#### Records for this exercise

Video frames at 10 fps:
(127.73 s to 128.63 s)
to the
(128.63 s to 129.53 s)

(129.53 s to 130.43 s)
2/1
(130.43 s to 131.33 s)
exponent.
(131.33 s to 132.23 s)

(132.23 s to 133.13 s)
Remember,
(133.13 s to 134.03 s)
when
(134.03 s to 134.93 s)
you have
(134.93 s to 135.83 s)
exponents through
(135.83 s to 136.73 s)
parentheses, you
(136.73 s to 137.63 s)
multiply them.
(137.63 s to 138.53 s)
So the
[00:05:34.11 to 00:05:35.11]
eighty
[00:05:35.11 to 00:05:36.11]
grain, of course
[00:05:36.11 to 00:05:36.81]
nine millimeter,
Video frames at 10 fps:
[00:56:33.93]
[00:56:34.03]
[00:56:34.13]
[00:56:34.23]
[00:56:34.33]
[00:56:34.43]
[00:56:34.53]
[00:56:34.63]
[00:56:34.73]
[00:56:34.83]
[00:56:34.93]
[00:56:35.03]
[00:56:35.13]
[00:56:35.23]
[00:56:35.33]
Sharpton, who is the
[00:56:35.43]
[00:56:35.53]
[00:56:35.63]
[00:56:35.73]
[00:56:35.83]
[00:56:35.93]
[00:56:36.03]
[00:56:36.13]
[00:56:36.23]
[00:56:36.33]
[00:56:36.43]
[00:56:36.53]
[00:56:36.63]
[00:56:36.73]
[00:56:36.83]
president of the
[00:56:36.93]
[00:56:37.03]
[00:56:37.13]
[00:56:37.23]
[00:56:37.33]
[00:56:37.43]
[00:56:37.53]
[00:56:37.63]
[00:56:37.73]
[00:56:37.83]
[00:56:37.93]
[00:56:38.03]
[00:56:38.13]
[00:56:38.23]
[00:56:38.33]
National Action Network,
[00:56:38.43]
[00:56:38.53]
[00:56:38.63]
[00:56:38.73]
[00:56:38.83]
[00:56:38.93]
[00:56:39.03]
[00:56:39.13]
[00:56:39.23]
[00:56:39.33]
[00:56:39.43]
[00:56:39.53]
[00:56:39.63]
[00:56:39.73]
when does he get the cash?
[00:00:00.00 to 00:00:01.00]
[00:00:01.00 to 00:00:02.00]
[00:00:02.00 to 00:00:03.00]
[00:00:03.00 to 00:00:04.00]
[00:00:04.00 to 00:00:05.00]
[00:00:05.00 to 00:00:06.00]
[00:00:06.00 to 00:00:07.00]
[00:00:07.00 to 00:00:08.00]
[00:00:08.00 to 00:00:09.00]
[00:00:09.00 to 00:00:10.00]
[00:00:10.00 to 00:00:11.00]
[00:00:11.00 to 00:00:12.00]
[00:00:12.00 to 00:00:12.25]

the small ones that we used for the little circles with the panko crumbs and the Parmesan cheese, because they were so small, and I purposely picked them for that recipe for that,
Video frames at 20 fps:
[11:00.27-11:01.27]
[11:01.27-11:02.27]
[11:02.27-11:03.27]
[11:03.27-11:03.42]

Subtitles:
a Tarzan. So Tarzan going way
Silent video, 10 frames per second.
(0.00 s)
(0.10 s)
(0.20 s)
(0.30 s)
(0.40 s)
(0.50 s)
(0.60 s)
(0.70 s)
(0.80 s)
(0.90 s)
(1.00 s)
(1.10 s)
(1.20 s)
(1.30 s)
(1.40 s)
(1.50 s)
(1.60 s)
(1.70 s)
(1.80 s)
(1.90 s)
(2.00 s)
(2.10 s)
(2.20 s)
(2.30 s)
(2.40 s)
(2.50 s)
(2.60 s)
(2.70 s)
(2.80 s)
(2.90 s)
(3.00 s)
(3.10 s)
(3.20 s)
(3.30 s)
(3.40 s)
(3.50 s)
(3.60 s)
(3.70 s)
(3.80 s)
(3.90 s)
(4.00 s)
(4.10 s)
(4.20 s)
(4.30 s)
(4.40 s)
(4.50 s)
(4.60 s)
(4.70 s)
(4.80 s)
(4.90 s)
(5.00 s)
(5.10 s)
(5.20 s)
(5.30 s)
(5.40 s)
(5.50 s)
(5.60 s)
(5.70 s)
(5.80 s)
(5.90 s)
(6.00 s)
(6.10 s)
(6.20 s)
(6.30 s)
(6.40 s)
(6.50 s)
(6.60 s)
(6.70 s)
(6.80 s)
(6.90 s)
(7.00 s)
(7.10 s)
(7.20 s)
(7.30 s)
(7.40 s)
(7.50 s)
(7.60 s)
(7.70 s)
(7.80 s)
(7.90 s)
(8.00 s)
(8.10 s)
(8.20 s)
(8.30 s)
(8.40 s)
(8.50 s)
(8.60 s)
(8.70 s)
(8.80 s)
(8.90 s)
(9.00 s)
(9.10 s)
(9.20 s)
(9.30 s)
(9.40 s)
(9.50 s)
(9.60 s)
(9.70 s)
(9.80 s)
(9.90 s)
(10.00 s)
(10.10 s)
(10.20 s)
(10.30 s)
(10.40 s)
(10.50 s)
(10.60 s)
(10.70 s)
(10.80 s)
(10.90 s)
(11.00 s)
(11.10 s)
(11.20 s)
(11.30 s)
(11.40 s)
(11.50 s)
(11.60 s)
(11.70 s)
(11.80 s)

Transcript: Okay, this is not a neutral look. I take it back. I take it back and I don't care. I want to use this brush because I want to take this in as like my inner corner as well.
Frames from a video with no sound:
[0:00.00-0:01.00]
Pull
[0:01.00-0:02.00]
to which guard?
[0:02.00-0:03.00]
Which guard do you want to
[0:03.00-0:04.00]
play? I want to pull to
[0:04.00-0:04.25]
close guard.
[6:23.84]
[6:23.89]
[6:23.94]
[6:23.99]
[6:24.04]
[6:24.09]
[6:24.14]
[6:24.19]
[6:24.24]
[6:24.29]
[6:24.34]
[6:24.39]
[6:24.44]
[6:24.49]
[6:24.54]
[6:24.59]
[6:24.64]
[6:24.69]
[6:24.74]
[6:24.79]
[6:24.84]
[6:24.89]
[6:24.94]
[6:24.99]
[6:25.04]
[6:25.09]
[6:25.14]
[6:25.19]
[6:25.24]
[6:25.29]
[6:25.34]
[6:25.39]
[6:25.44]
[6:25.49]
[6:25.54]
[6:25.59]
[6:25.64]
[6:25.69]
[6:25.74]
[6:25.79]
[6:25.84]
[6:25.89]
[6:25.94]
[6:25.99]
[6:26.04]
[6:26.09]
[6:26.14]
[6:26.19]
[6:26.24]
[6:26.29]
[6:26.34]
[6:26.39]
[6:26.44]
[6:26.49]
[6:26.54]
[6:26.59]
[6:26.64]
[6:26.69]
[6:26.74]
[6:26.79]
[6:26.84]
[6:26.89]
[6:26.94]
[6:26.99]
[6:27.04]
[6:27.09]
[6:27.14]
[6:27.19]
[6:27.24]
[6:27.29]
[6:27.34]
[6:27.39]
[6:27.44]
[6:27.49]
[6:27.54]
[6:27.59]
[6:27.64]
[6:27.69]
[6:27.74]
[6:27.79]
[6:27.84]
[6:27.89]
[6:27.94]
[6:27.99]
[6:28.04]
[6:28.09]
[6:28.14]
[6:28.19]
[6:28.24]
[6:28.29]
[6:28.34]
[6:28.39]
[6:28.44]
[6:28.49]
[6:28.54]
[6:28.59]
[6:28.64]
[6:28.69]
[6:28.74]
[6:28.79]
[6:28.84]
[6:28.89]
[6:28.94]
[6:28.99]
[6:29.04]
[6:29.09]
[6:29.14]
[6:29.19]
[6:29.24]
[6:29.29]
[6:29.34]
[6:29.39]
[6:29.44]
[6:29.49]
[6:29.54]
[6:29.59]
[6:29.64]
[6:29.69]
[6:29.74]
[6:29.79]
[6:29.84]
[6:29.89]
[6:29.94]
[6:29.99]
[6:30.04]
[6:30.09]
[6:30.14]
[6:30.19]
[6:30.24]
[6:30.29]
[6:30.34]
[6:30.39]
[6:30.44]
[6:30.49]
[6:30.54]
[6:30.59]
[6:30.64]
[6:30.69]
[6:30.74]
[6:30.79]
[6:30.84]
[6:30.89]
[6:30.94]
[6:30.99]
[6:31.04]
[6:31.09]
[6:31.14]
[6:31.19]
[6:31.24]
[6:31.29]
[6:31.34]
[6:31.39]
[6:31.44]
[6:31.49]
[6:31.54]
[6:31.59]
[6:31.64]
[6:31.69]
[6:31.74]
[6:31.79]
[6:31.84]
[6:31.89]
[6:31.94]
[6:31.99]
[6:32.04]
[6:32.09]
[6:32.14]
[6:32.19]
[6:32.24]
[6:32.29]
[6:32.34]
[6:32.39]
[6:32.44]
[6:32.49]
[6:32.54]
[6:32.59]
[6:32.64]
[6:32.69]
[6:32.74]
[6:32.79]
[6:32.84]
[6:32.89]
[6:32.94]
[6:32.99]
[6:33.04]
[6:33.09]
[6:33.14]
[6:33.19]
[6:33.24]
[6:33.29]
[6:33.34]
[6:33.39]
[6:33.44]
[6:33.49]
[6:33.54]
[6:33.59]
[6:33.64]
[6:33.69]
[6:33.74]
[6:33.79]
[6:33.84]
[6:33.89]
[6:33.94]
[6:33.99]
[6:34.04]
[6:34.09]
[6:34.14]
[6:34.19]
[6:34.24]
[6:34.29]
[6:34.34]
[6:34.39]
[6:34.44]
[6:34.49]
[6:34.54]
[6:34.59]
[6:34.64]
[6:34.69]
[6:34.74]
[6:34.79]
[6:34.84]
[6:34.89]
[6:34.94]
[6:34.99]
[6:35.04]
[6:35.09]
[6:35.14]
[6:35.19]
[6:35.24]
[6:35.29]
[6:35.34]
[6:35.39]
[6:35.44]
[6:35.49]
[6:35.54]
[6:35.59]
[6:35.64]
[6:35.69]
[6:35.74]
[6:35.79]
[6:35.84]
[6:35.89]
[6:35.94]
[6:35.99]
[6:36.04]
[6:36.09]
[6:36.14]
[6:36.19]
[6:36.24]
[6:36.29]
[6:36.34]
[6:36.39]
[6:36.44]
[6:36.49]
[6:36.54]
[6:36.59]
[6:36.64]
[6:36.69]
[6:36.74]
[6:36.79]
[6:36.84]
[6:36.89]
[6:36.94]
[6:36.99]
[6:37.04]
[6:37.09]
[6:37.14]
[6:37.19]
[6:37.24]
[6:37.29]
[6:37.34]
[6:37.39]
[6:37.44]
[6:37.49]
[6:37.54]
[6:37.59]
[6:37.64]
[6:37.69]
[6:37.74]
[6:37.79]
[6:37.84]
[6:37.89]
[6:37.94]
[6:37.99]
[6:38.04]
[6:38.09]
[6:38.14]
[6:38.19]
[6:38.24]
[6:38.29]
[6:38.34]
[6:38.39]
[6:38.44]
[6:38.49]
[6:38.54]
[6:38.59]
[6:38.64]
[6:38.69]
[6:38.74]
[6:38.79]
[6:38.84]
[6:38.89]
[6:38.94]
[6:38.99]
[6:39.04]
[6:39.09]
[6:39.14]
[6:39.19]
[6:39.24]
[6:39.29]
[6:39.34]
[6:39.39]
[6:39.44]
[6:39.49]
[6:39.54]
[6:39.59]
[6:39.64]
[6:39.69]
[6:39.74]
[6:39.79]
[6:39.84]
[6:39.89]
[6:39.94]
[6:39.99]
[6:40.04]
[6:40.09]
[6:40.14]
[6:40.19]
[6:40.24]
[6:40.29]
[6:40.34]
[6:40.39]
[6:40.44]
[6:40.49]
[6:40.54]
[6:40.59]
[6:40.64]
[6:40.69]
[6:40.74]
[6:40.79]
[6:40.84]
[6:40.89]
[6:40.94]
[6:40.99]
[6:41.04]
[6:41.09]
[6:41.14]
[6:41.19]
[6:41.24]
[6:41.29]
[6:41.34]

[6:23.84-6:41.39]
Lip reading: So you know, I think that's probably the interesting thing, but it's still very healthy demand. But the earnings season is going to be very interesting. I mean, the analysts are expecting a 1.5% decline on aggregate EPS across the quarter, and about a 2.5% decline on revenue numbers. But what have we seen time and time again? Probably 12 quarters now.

########

→ Exercise objective
Each line from the first line of the entries up to and including the line containing "[00:00:10.00 to 00:00:11.00]" should be transcribed exactly, with all other lines left out.

→ Exercise solution
Video frames at 10 fps:
(127.73 s to 128.63 s)
to the
(128.63 s to 129.53 s)

(129.53 s to 130.43 s)
2/1
(130.43 s to 131.33 s)
exponent.
(131.33 s to 132.23 s)

(132.23 s to 133.13 s)
Remember,
(133.13 s to 134.03 s)
when
(134.03 s to 134.93 s)
you have
(134.93 s to 135.83 s)
exponents through
(135.83 s to 136.73 s)
parentheses, you
(136.73 s to 137.63 s)
multiply them.
(137.63 s to 138.53 s)
So the
[00:05:34.11 to 00:05:35.11]
eighty
[00:05:35.11 to 00:05:36.11]
grain, of course
[00:05:36.11 to 00:05:36.81]
nine millimeter,
Video frames at 10 fps:
[00:56:33.93]
[00:56:34.03]
[00:56:34.13]
[00:56:34.23]
[00:56:34.33]
[00:56:34.43]
[00:56:34.53]
[00:56:34.63]
[00:56:34.73]
[00:56:34.83]
[00:56:34.93]
[00:56:35.03]
[00:56:35.13]
[00:56:35.23]
[00:56:35.33]
Sharpton, who is the
[00:56:35.43]
[00:56:35.53]
[00:56:35.63]
[00:56:35.73]
[00:56:35.83]
[00:56:35.93]
[00:56:36.03]
[00:56:36.13]
[00:56:36.23]
[00:56:36.33]
[00:56:36.43]
[00:56:36.53]
[00:56:36.63]
[00:56:36.73]
[00:56:36.83]
president of the
[00:56:36.93]
[00:56:37.03]
[00:56:37.13]
[00:56:37.23]
[00:56:37.33]
[00:56:37.43]
[00:56:37.53]
[00:56:37.63]
[00:56:37.73]
[00:56:37.83]
[00:56:37.93]
[00:56:38.03]
[00:56:38.13]
[00:56:38.23]
[00:56:38.33]
National Action Network,
[00:56:38.43]
[00:56:38.53]
[00:56:38.63]
[00:56:38.73]
[00:56:38.83]
[00:56:38.93]
[00:56:39.03]
[00:56:39.13]
[00:56:39.23]
[00:56:39.33]
[00:56:39.43]
[00:56:39.53]
[00:56:39.63]
[00:56:39.73]
when does he get the cash?
[00:00:00.00 to 00:00:01.00]
[00:00:01.00 to 00:00:02.00]
[00:00:02.00 to 00:00:03.00]
[00:00:03.00 to 00:00:04.00]
[00:00:04.00 to 00:00:05.00]
[00:00:05.00 to 00:00:06.00]
[00:00:06.00 to 00:00:07.00]
[00:00:07.00 to 00:00:08.00]
[00:00:08.00 to 00:00:09.00]
[00:00:09.00 to 00:00:10.00]
[00:00:10.00 to 00:00:11.00]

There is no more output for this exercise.